Retype the entries exactly, but skip the pictures.

Segment Start: DATASET RECORDS

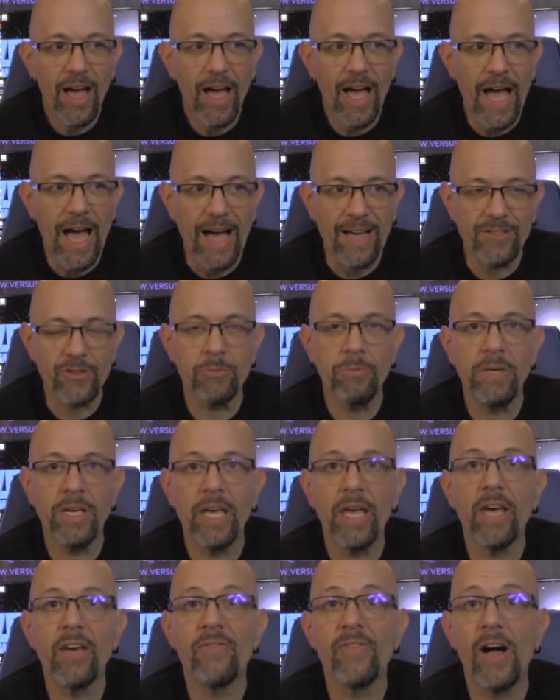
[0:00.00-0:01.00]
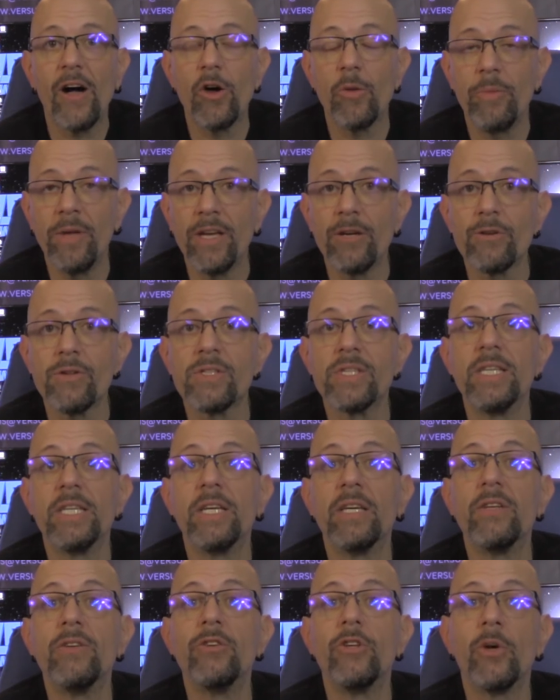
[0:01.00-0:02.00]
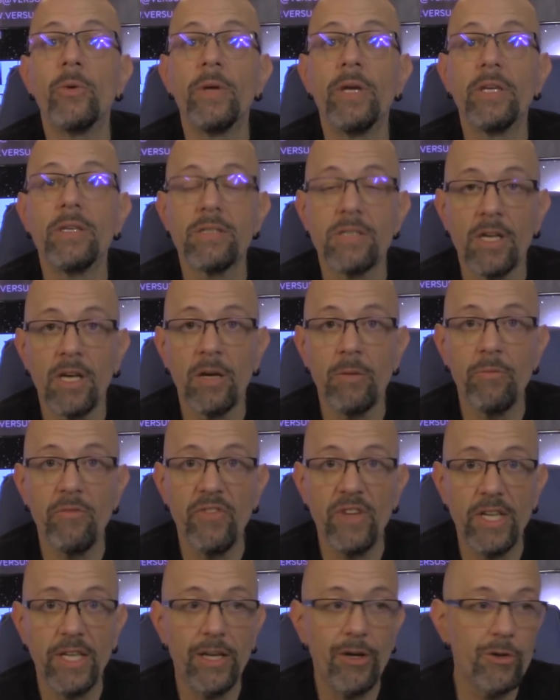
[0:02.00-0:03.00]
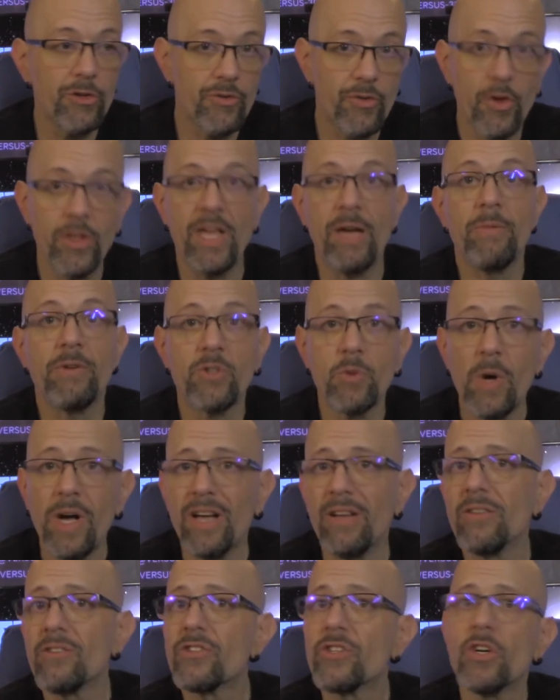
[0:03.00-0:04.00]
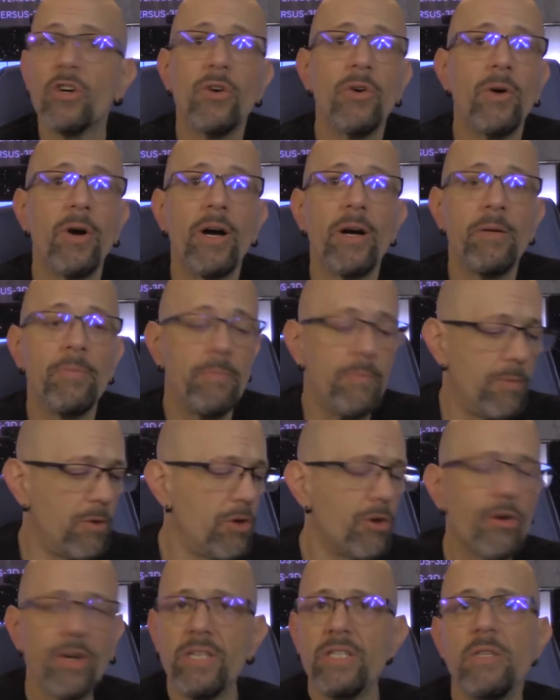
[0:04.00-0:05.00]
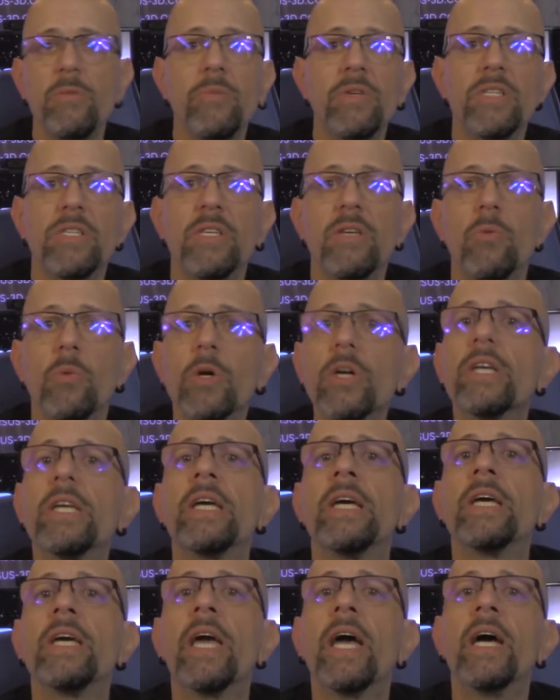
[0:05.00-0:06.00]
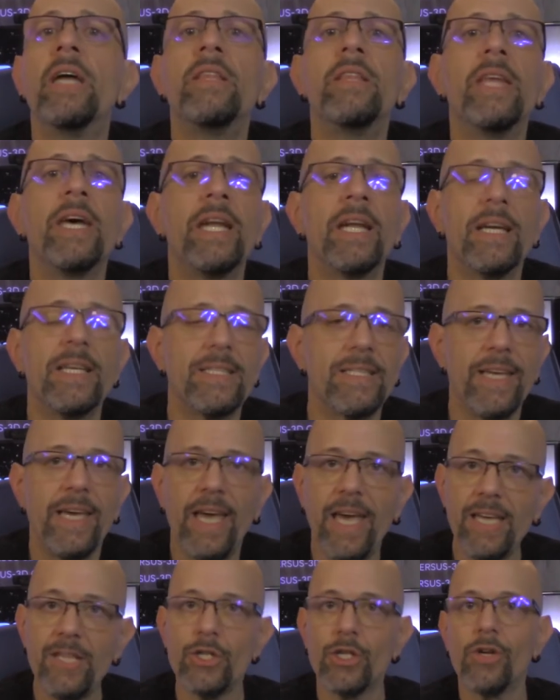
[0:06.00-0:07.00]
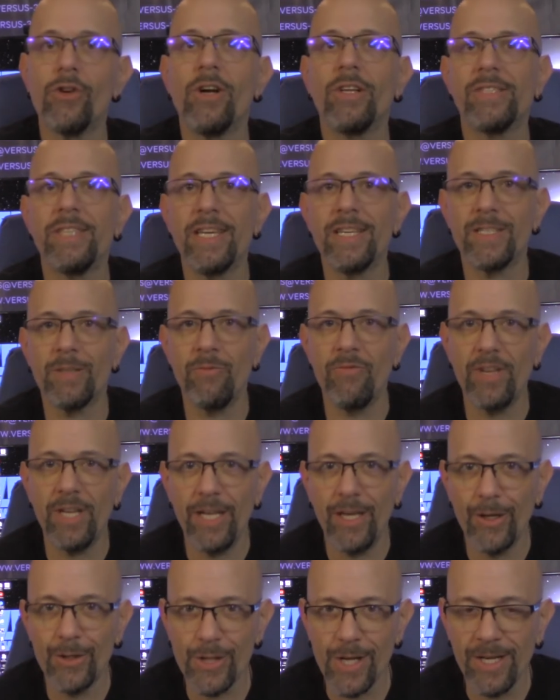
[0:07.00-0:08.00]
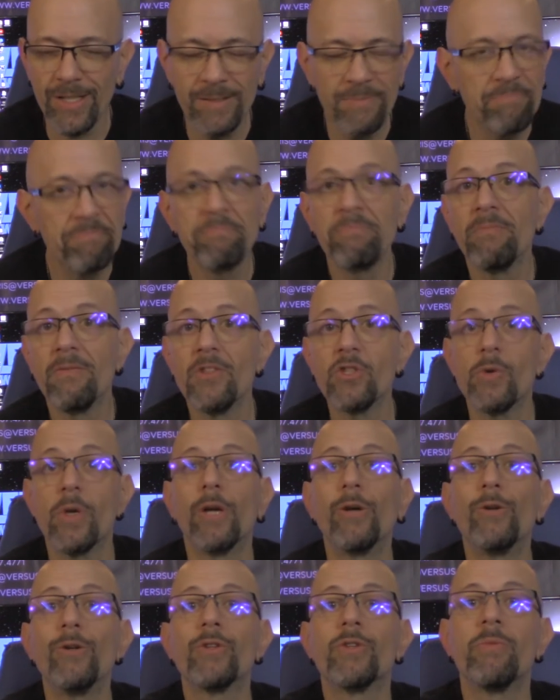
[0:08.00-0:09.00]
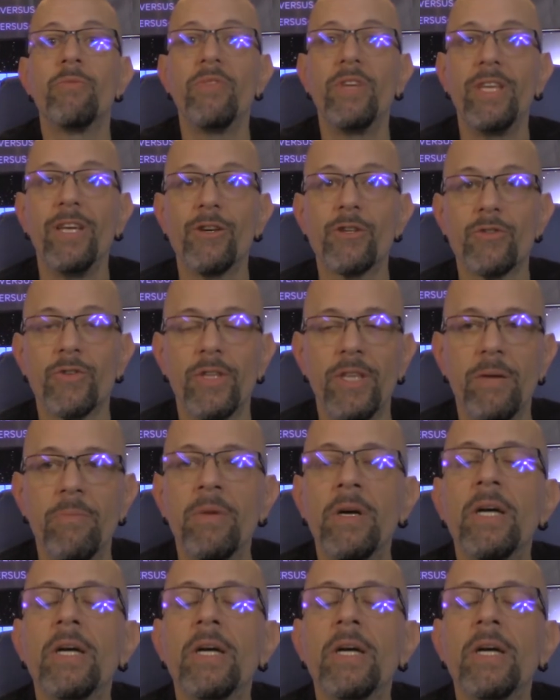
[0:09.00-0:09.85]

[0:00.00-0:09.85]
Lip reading: asked me if I would be interested in doing some videos for them as well. So I'm crazy busy working, and then I say, hey, sure, I'll take some videos on. So I go do some videos for them.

Segment End: DATASET RECORDS

# SOLUTION TO THE PROBLEM:
[0:00.00-0:01.00]
[0:01.00-0:02.00]
[0:02.00-0:03.00]
[0:03.00-0:04.00]
[0:04.00-0:05.00]
[0:05.00-0:06.00]
[0:06.00-0:07.00]
[0:07.00-0:08.00]
[0:08.00-0:09.00]
[0:09.00-0:09.85]

[0:00.00-0:09.85]
Lip reading: asked me if I would be interested in doing some videos for them as well. So I'm crazy busy working, and then I say, hey, sure, I'll take some videos on. So I go do some videos for them.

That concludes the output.